Can they even do that? Journalist Patrick Thornton says no:

The AP either has never heard of the Fair Use Doctrine or openly opposes it. I’m betting on the latter. Now, it’s important to note that Fair Use is a defense, not a right and it doesn’t explicitly spell out anything about word counts, headlines, links, etc.

But from the people I have talked to, headlines and links fall under current definitions of Fair Use. The question then is this: Is the AP gearing up for a court battle? If they implement this policy they will find themselves in court by at least the EFF and probably many more.

Online media guru Scott Rosenberg agrees, as does Hot Air‘s Ed Morrissey:

… the AP doesn’t get to determine what “fair use” means; Congress does … Just because the AP doesn’t like copyright law doesn’t mean it doesn’t still applies to them.

As it often does, The Columbia Journalism Review provided the calm voice of reason amongst the cacophany of foot-stomping bloggers, asking “Is the AP really this stupid?” and employing the ground-breaking journalistic technique of actually contacting the AP for clarification:

… the AP’s Jane Seagrave, senior vice president of global product development, tells me [AP] has no intent to nail individual bloggers for linking to stories or quoting headlines. It’s going after wholesale theft of its content by websites trying to make a profit off of it.

“We want to stop wholesale misappropriation of our content which does occur right now — people who are copying and pasting or taking by RSS feeds dozens or hundreds of our stories.” Seagrave tells me. “Are we going to worry about individuals using our stories here and there? That isn’t our intent. That’s being fueled by people who want to make us look silly. But we’re not silly.”

So, bloggers, take a deep breath, exhale, and find another bugaboo.

That probably should put the matter to bed, but the blogging world (perhaps justifiably) remains suspicious of the company’s motives and intentions. As TechDirt notes:

… the AP might not be “going after bloggers” now, but it certainly has shown a willingness to do so in the past. At some point, you can bet it will happen again. Furthermore, the AP claims that it’s really only going after “wholesale misappropriation.” Hmm. How is that defined?

TechDirt has also highlighted other issues with the AP’s plans — comparing the move to the music and software industries’ abortive attempts to use digital protection to stop file-sharing and arguing that the technology will be simply too easy to bypass:

It physically can’t work. News is news. You can’t put any real DRM on it, because it’s so easy to copy text and remove any sort of “registry” tags.

….

At a time when the AP should be focusing on looking for ways to add value to create a better business model, it’s now about to throw away money, time and staff on putting together a DRM for news that doesn’t work? Talk about screwed up priorities.

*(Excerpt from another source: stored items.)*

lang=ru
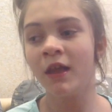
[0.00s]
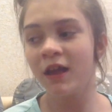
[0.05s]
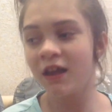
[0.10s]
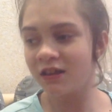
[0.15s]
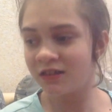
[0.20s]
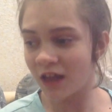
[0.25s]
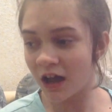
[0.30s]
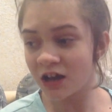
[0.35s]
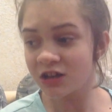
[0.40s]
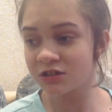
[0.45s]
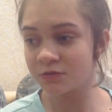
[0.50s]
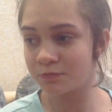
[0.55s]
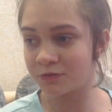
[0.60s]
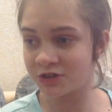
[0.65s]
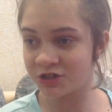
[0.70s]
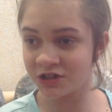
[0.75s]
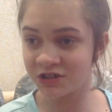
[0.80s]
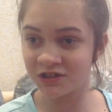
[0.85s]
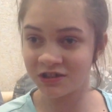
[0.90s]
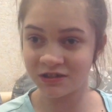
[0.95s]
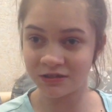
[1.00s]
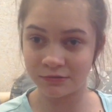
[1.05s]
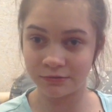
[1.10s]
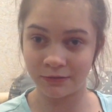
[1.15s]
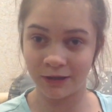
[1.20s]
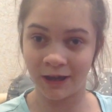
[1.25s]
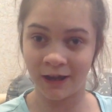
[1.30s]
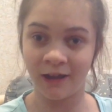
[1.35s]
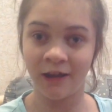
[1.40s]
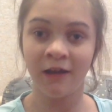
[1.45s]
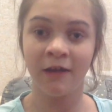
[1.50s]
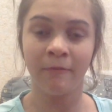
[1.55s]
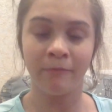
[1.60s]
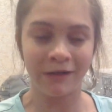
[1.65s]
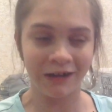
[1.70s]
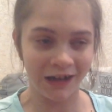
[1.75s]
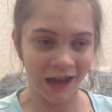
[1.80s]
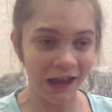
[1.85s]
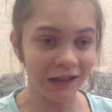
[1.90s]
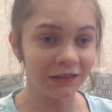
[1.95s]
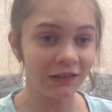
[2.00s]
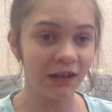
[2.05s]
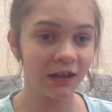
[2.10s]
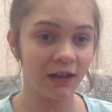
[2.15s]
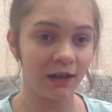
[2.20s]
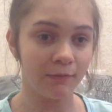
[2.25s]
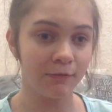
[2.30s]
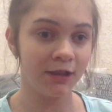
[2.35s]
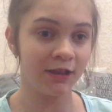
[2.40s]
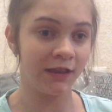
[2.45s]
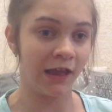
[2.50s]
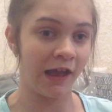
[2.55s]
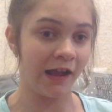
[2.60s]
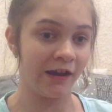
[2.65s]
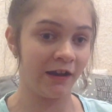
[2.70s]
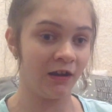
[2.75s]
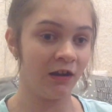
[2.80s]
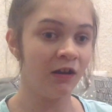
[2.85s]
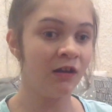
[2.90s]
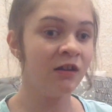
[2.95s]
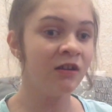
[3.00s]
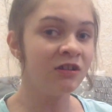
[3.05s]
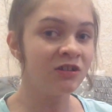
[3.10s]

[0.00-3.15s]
И также пишите свои приятные комментарии.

And that may be the real story in the AP content protection debacle: whether information should or should not be free is now beside the point. Attempting to keep anything under lock and key in the digital age — especially something so easy to appropriate as text — is a mug’s game and news organisations will just end up chasing their tails attempting to pull it off (just ask the people who forward the Crikey Daily Mail to their entire address books every single day).

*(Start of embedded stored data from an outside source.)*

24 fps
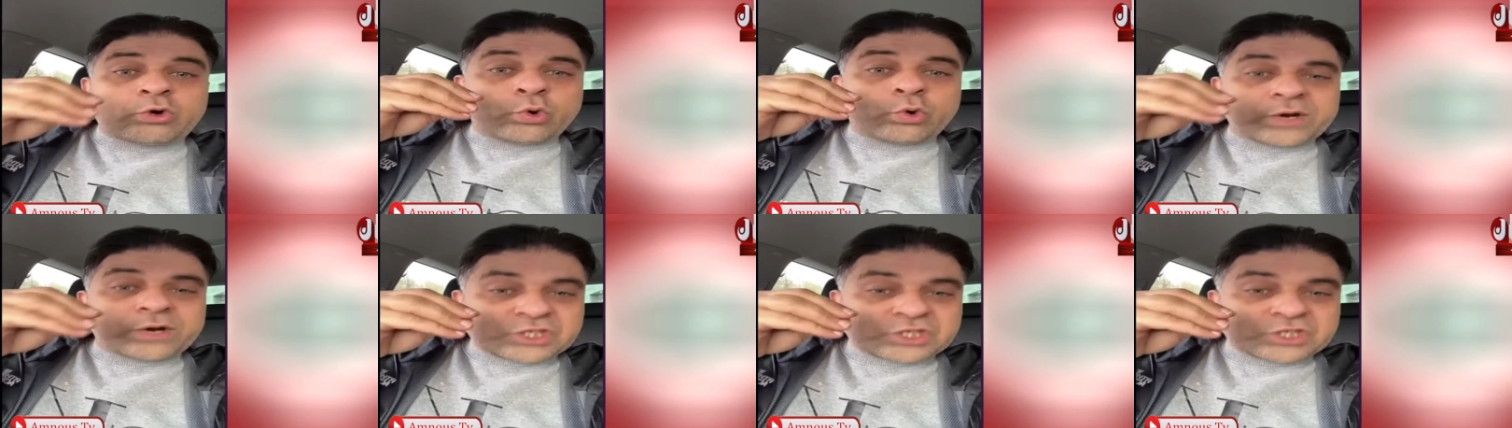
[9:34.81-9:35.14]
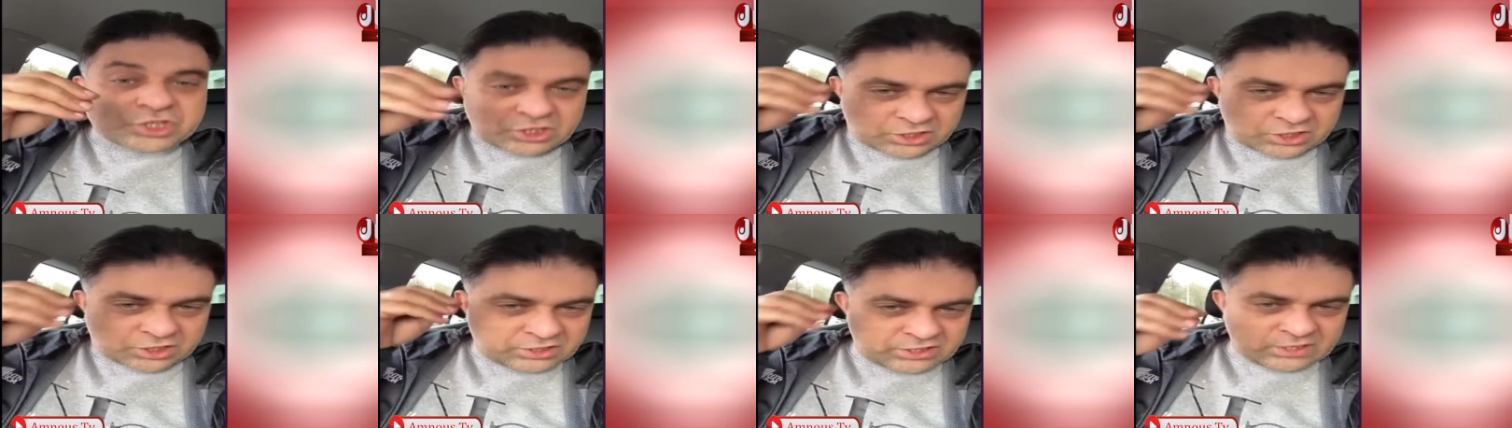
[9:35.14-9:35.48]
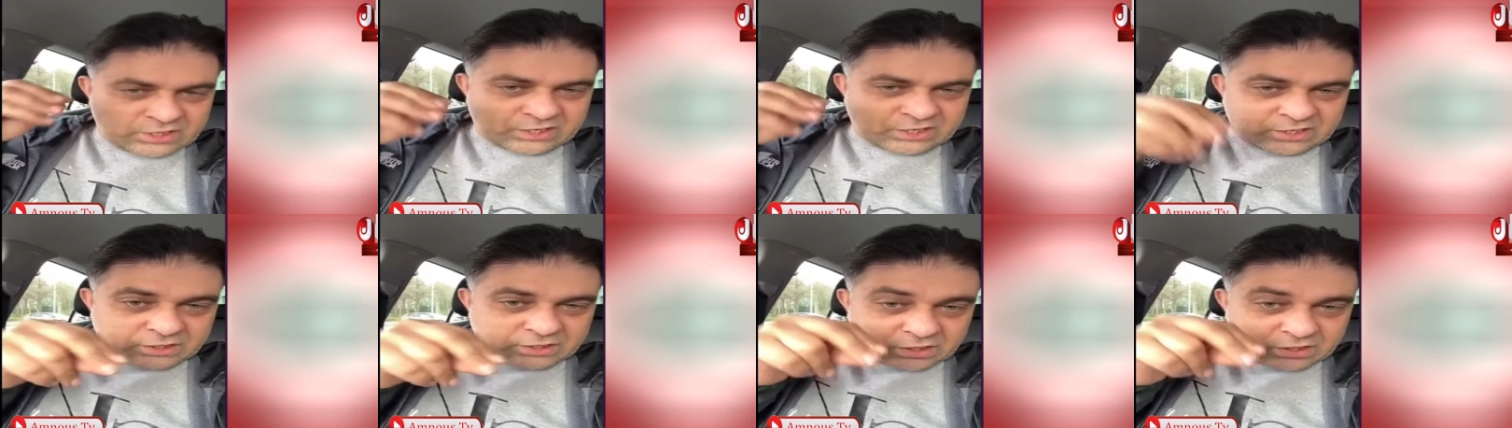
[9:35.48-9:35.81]
راه شي
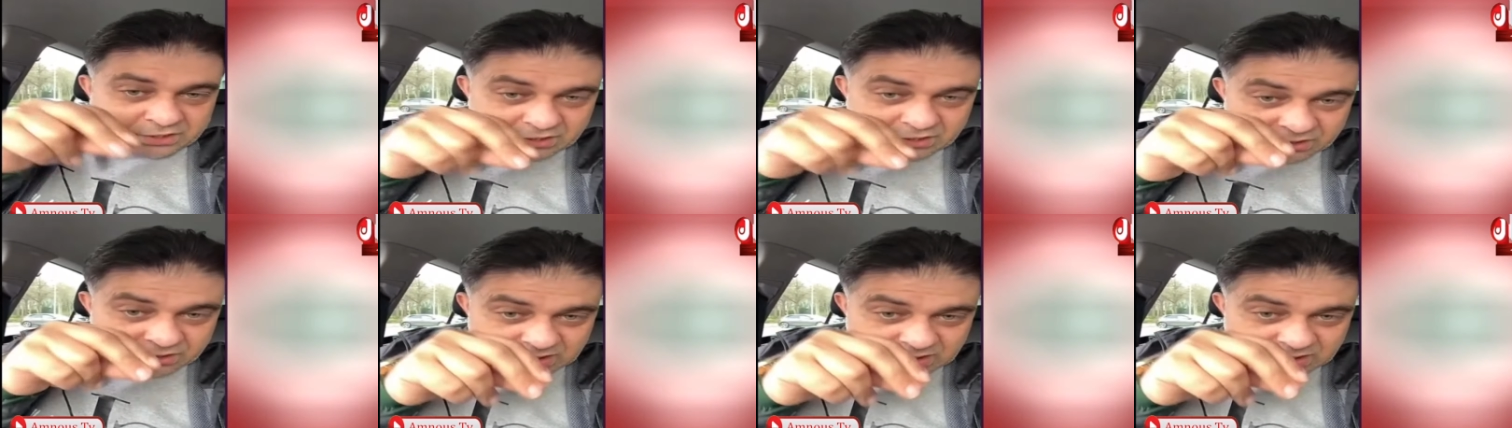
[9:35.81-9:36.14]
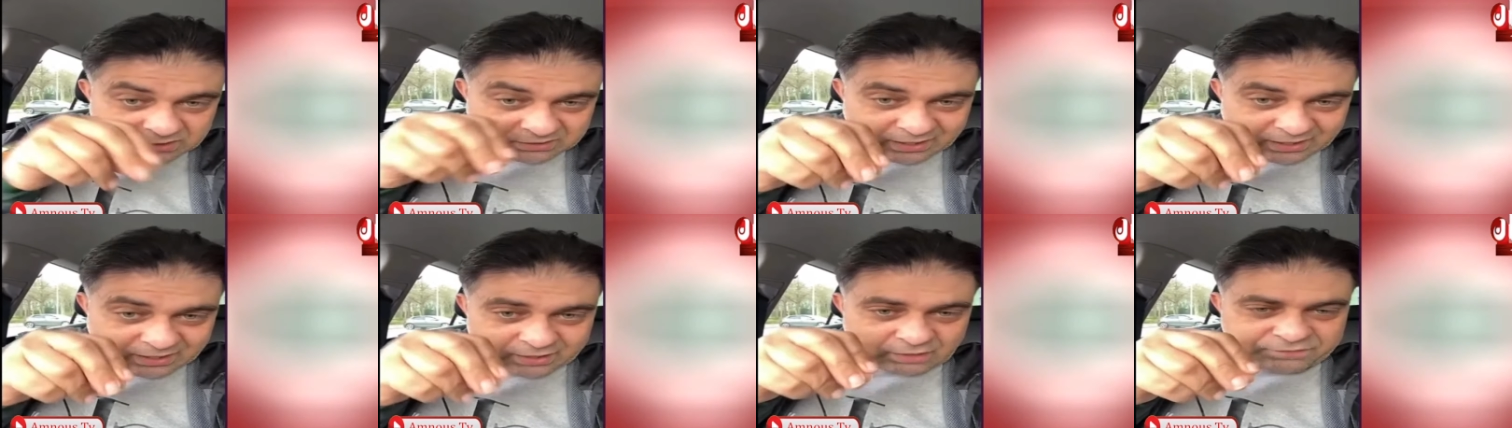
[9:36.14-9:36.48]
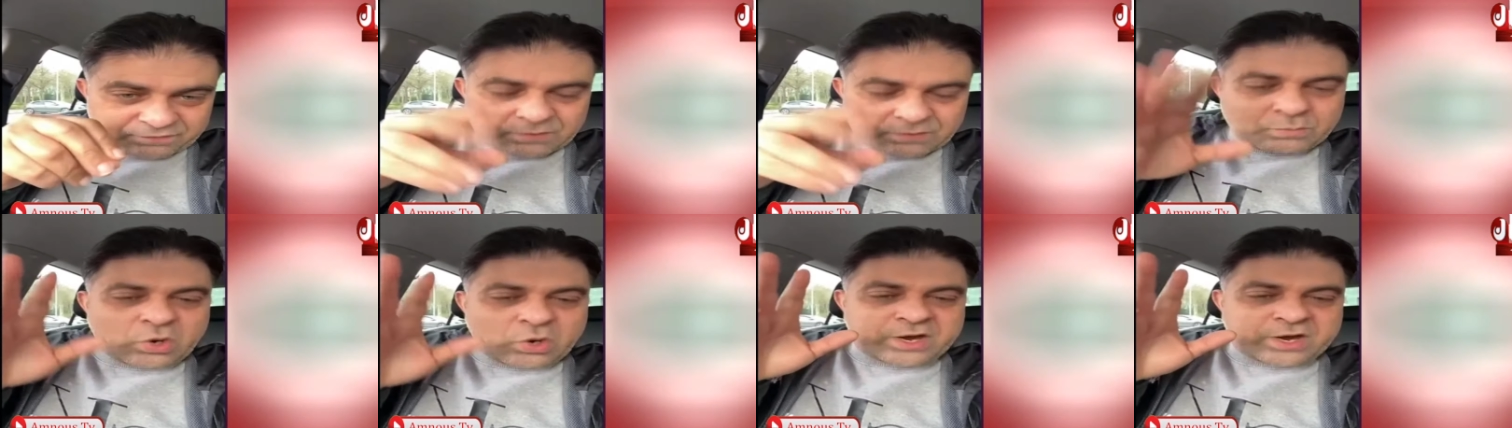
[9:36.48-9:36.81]
ثني راه
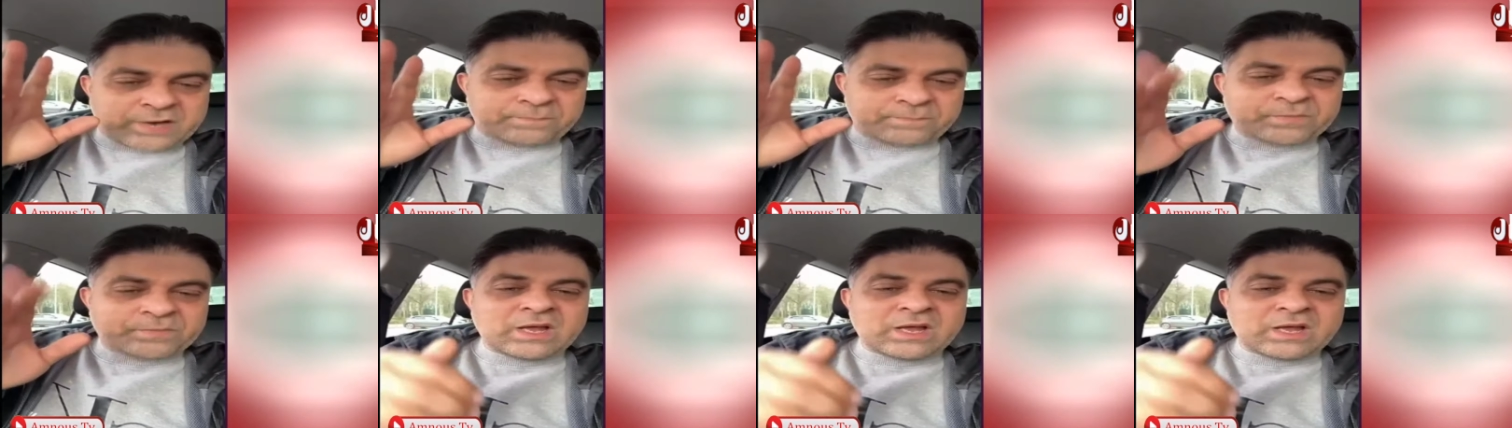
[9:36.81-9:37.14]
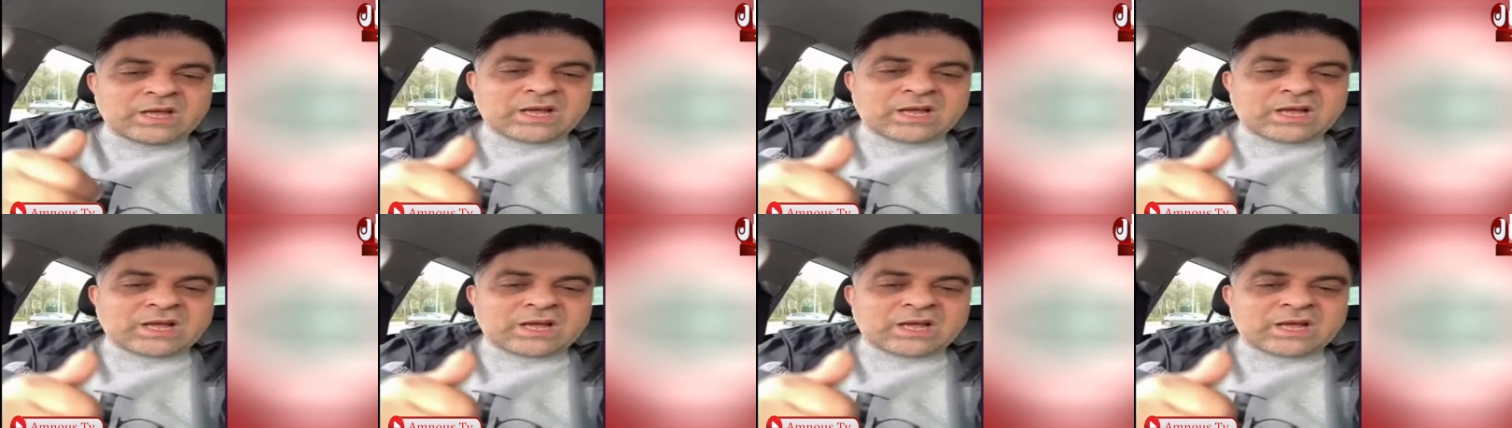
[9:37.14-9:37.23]
تعرف مهم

If the AP better directed its energies into working with bloggers and netizens, instead of publicly declaring its intention to create a “multihundred-million businesses out of headlines” and thus giving the impression it’s trying to squeeze those people dry — regardless of whether it is or not — the company can probably avoid PR disasters and a whole bucket-load of ill-will like this in the future. Then, hey, maybe those same people will be less likely to rip their content off in the first place.